Both the House and Senate rejected a VA proposal to make the IT budget authority available for three years, rather than one, and that the money be provided in a single account, rather than the subaccounts that Congress prescribes. The Senate provided the full amount requested, $5.908 billion, the House provided $5.882 billion, and both provided TEF funding for IT as requested.
EHRM
As VA moves into a 13-site EHRM deployment, its budget request of $3.5 billion, an increase of $2.2 billion (+160%) reflects the intensity of activity. The House funded $2.5 billion of the requested $3.5 billion, while the Senate funded EHRM close to the $3.5 billion request.
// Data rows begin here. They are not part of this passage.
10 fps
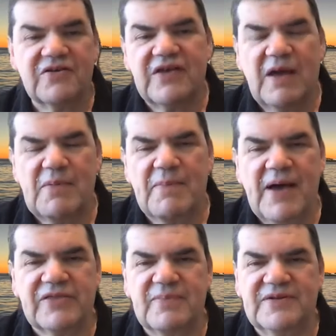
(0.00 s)
because I'm a
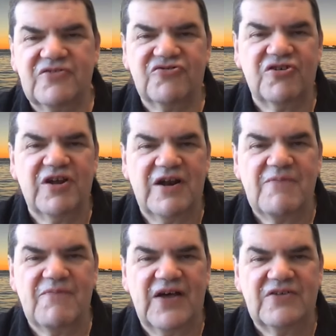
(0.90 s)
mathematician and
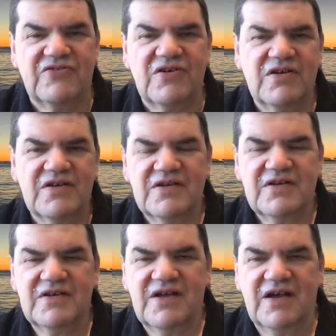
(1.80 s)
inventor,
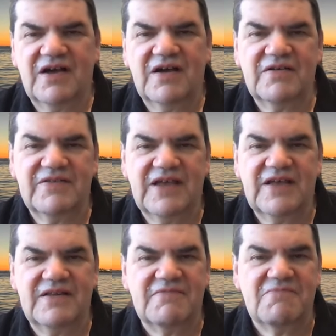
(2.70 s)
uh,
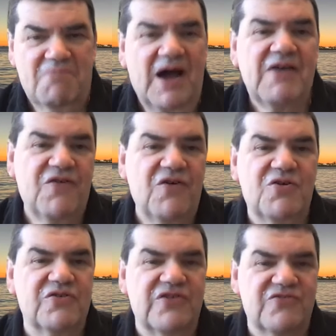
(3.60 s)
then my
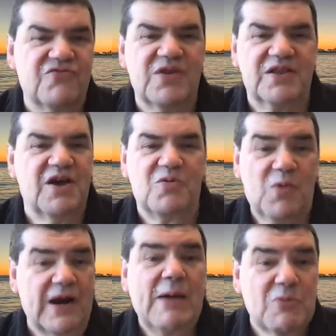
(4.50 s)
focus is really on
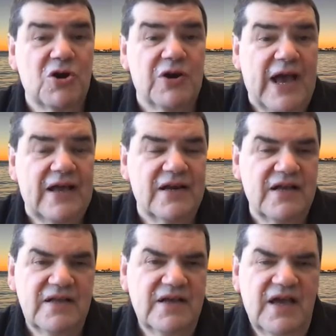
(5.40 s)
what I'm good at.
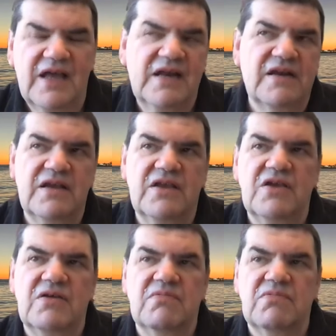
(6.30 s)

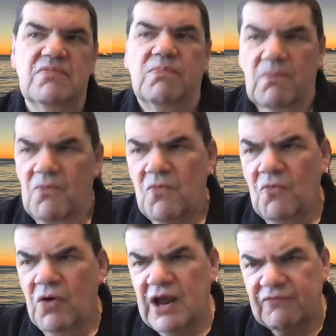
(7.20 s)
And
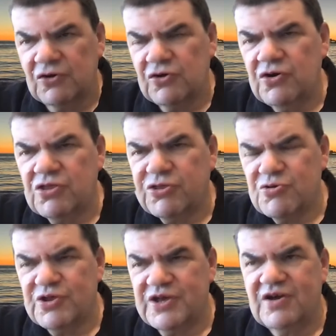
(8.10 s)
what I've learned
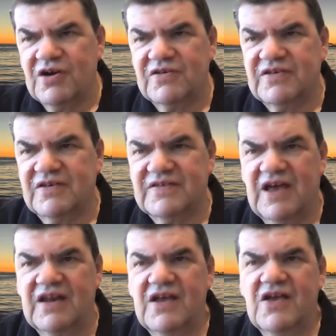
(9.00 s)
through the years is
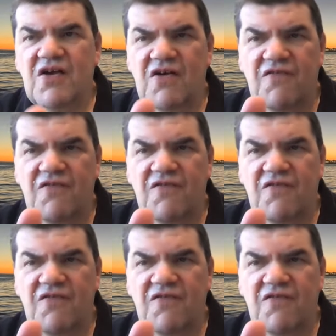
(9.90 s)
that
Congress maintained conditions over the EHRM funds, including not allowing transfers of funds, Government Accountability Office quarterly reviews, cost reports, and fencing funding (see text box below).
Allowable Uses of TEF Funds:
“Any expenses incident to the delivery of Veterans’ health care and benefits associated with exposure to environmental hazards in the active military, naval, air, or space service, including administrative expenses, such as information technology and claims processing and appeals…Modernization, development, and expansion of capabilities and capacity of information technology systems and infrastructure of the Veterans Benefits Administration.”
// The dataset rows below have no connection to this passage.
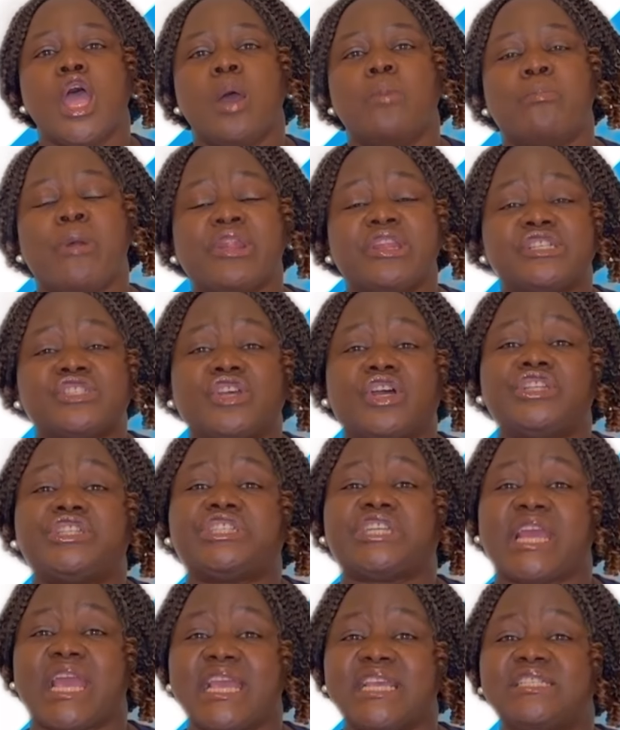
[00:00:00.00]
Monitor
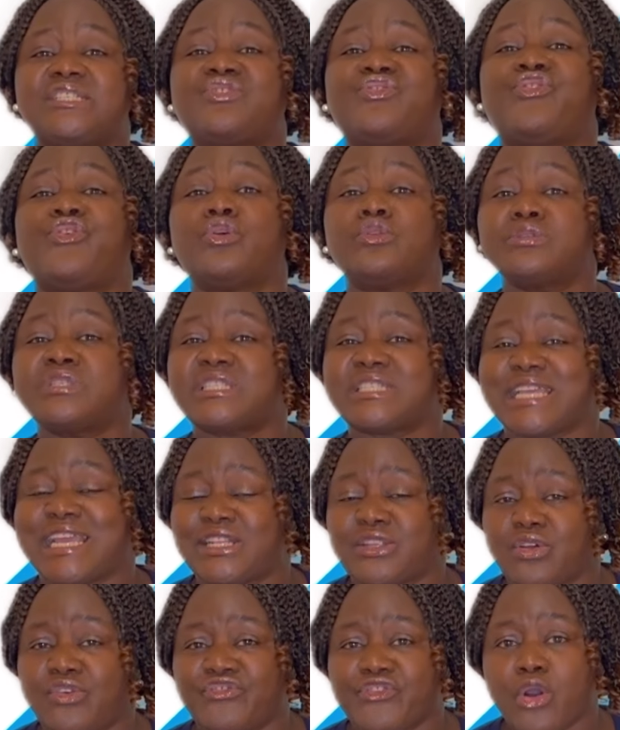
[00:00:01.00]
J's full
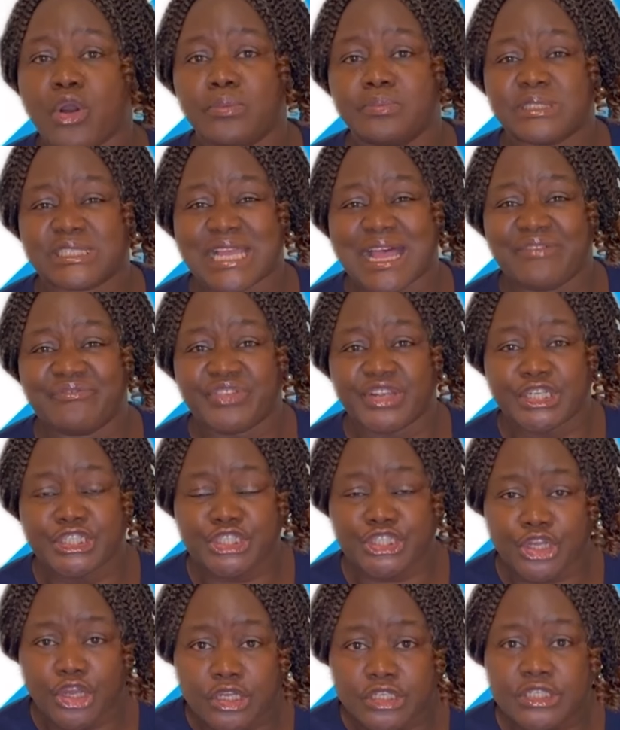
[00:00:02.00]
set of
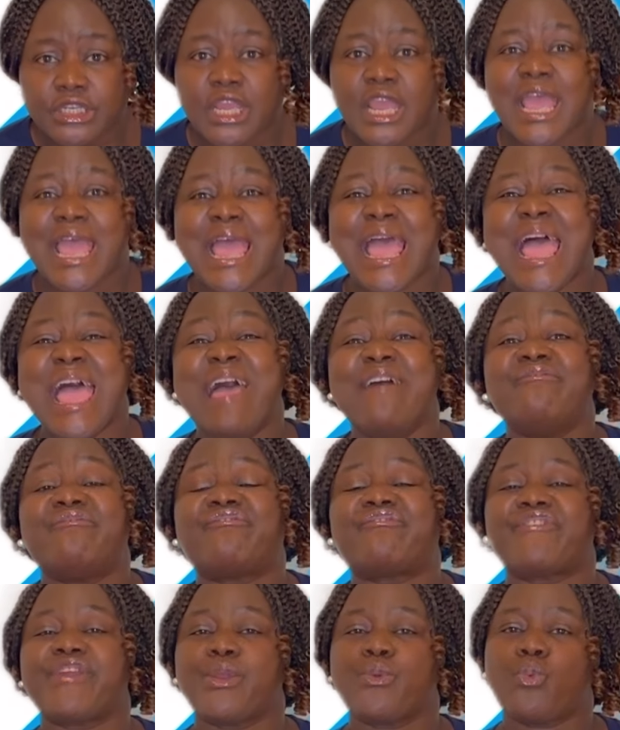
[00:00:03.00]
observation
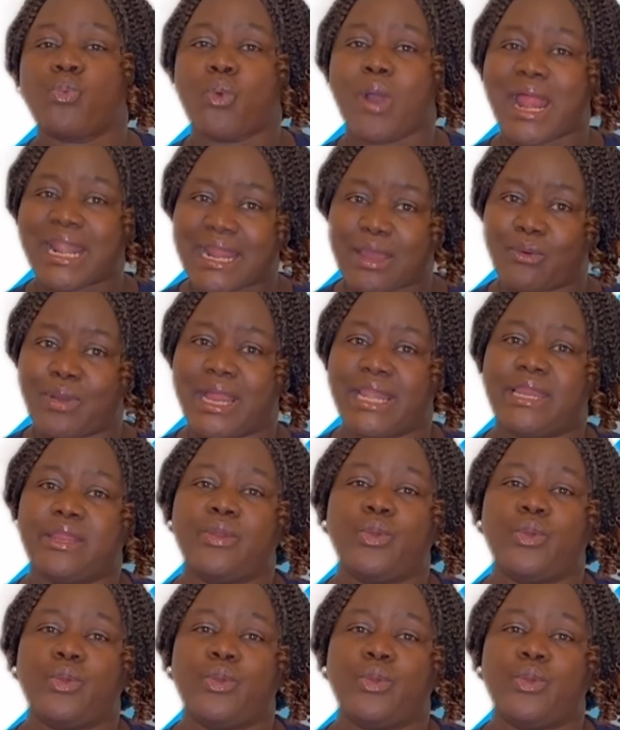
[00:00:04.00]
every 1 hourly.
VA Financial Policy Guide,
April 16, 2025
OUTLOOK FOR FY26
Currently, VA and the rest of the federal government are managing under a full year continuing resolution (CR). With few legislative days left in September when Congress returns from recess, the House and Senate will need to pass a CR, and the President will need to sign it, to prevent a partial government shut down.
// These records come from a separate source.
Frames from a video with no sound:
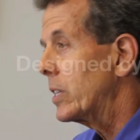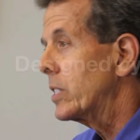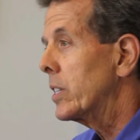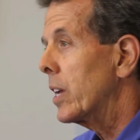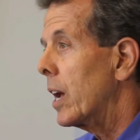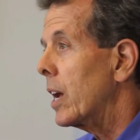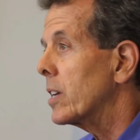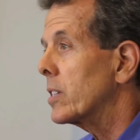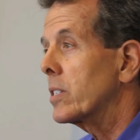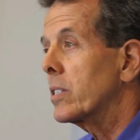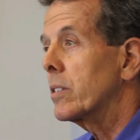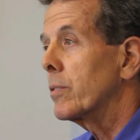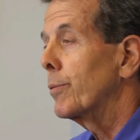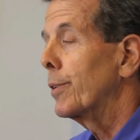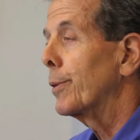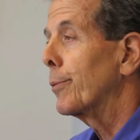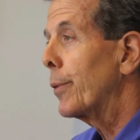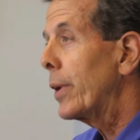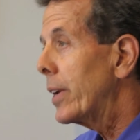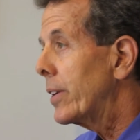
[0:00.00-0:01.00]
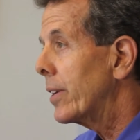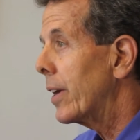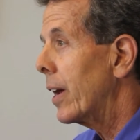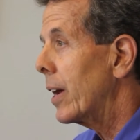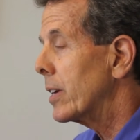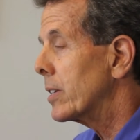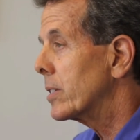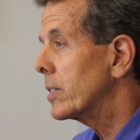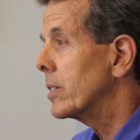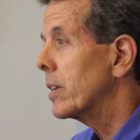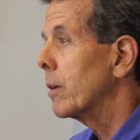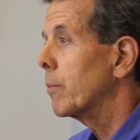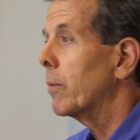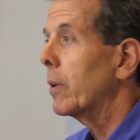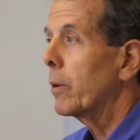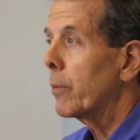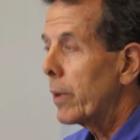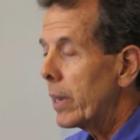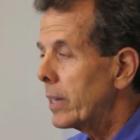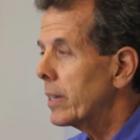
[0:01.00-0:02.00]
test, we retest, and we
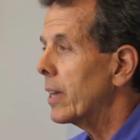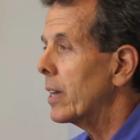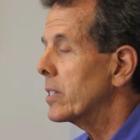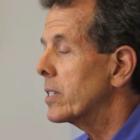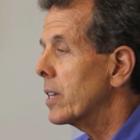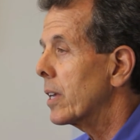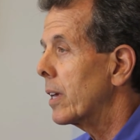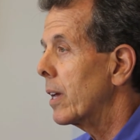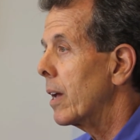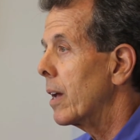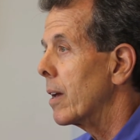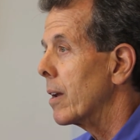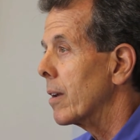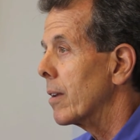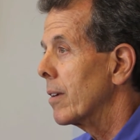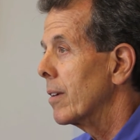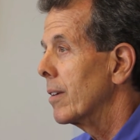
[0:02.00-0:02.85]
retest again.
Because the House and Senate have both passed FY26 Military Construction VA Appropriations bills, it is possible that the appropriation could be conferenced, and VA could get a normal, on-time FY26 appropriation. It would be very attractive to attach a CR for the rest of government to it. It is also possible to win the lottery. The vastly more likely outcome is a short-term CR for all of government. Some members of Congress may instead wish to pursue another full year CR or even prefer a shutdown versus a compromise. VA is insulated in part, since VA Medical Care is appropriated through advance funding, and the FY25 CR included FY26 VA medical funding and $6 billion for the TEF. However, a shutdown would affect all other parts of VA, from information technology to building maintenance, and be harmful to the confidence in VA services and care that Secretary Collins, the administration, and the Congress want to earn from veterans and their families.